[Items from a data source]
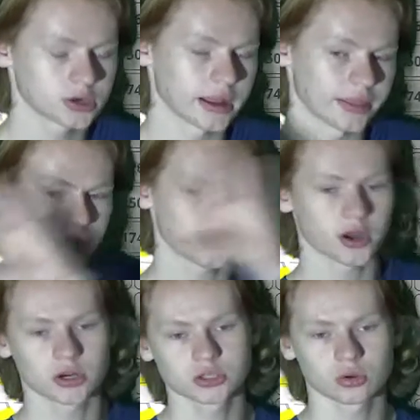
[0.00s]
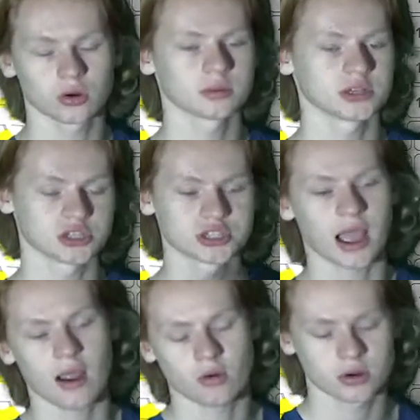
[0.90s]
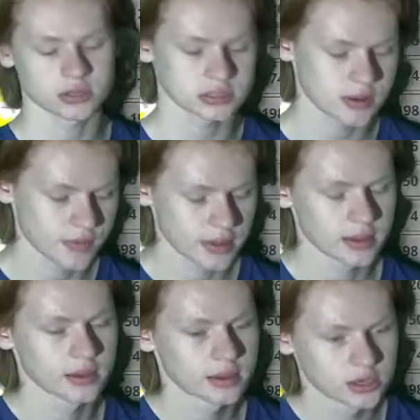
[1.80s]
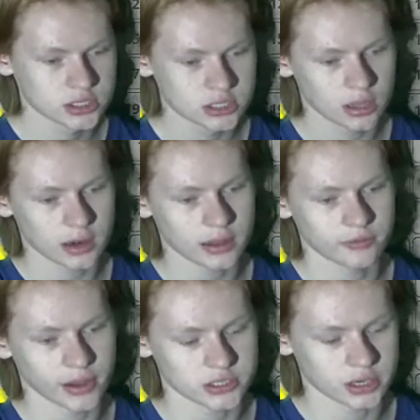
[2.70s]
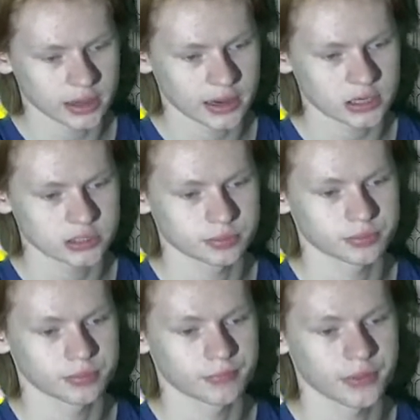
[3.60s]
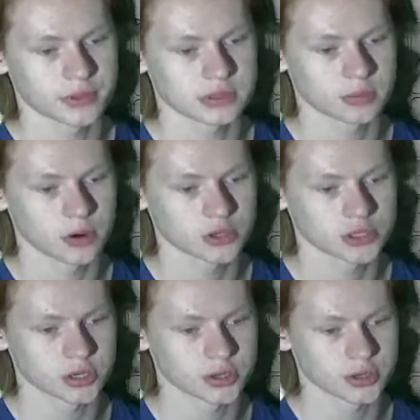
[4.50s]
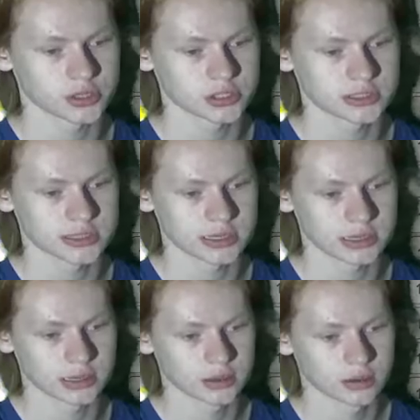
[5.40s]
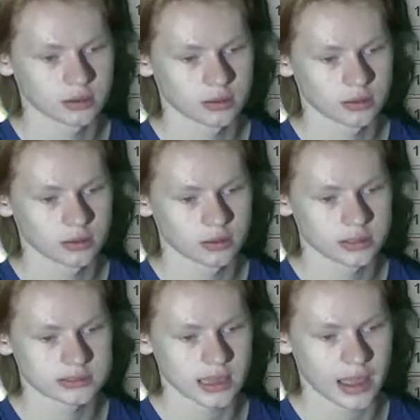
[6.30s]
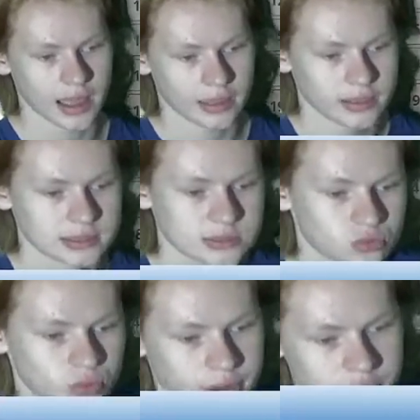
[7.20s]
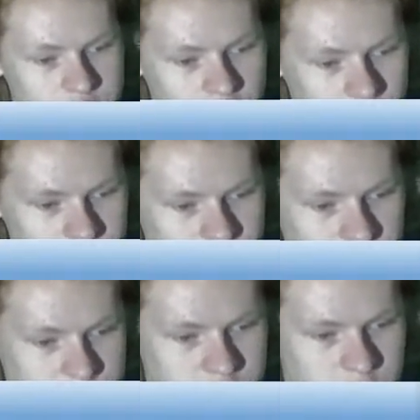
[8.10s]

and thunderstorms and showers. There's a lot of convection. I could actually put this in motion. You can just see this region of just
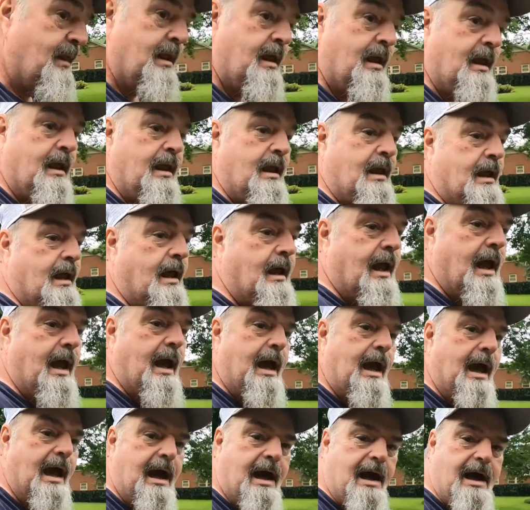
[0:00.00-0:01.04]
Way back.
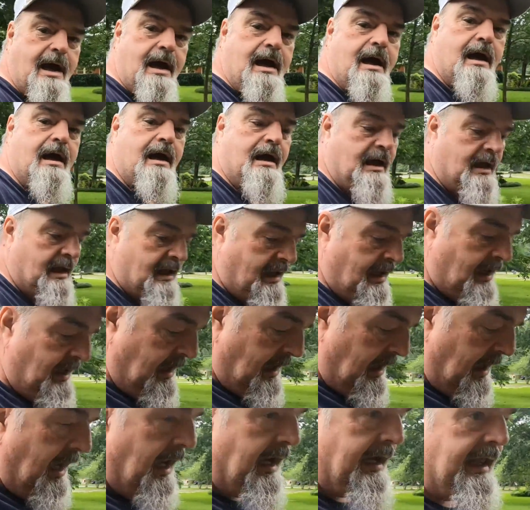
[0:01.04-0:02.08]
Yeah.
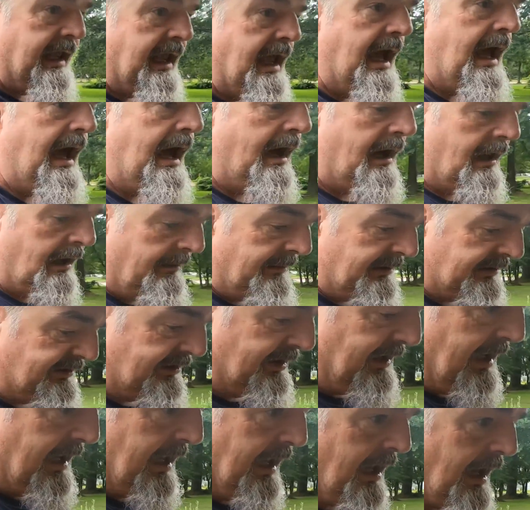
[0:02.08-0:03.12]
Anyhow, let me
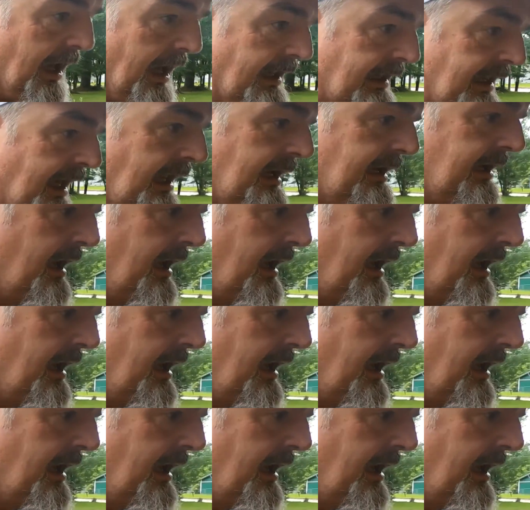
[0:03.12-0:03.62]
see. I got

* **What is needed**:
Using the records above, output their complete text exactly, minus any images.

* **Output of the task**:
[0.00s]
[0.90s]
[1.80s]
[2.70s]
[3.60s]
[4.50s]
[5.40s]
[6.30s]
[7.20s]
[8.10s]

and thunderstorms and showers. There's a lot of convection. I could actually put this in motion. You can just see this region of just
[0:00.00-0:01.04]
Way back.
[0:01.04-0:02.08]
Yeah.
[0:02.08-0:03.12]
Anyhow, let me
[0:03.12-0:03.62]
see. I got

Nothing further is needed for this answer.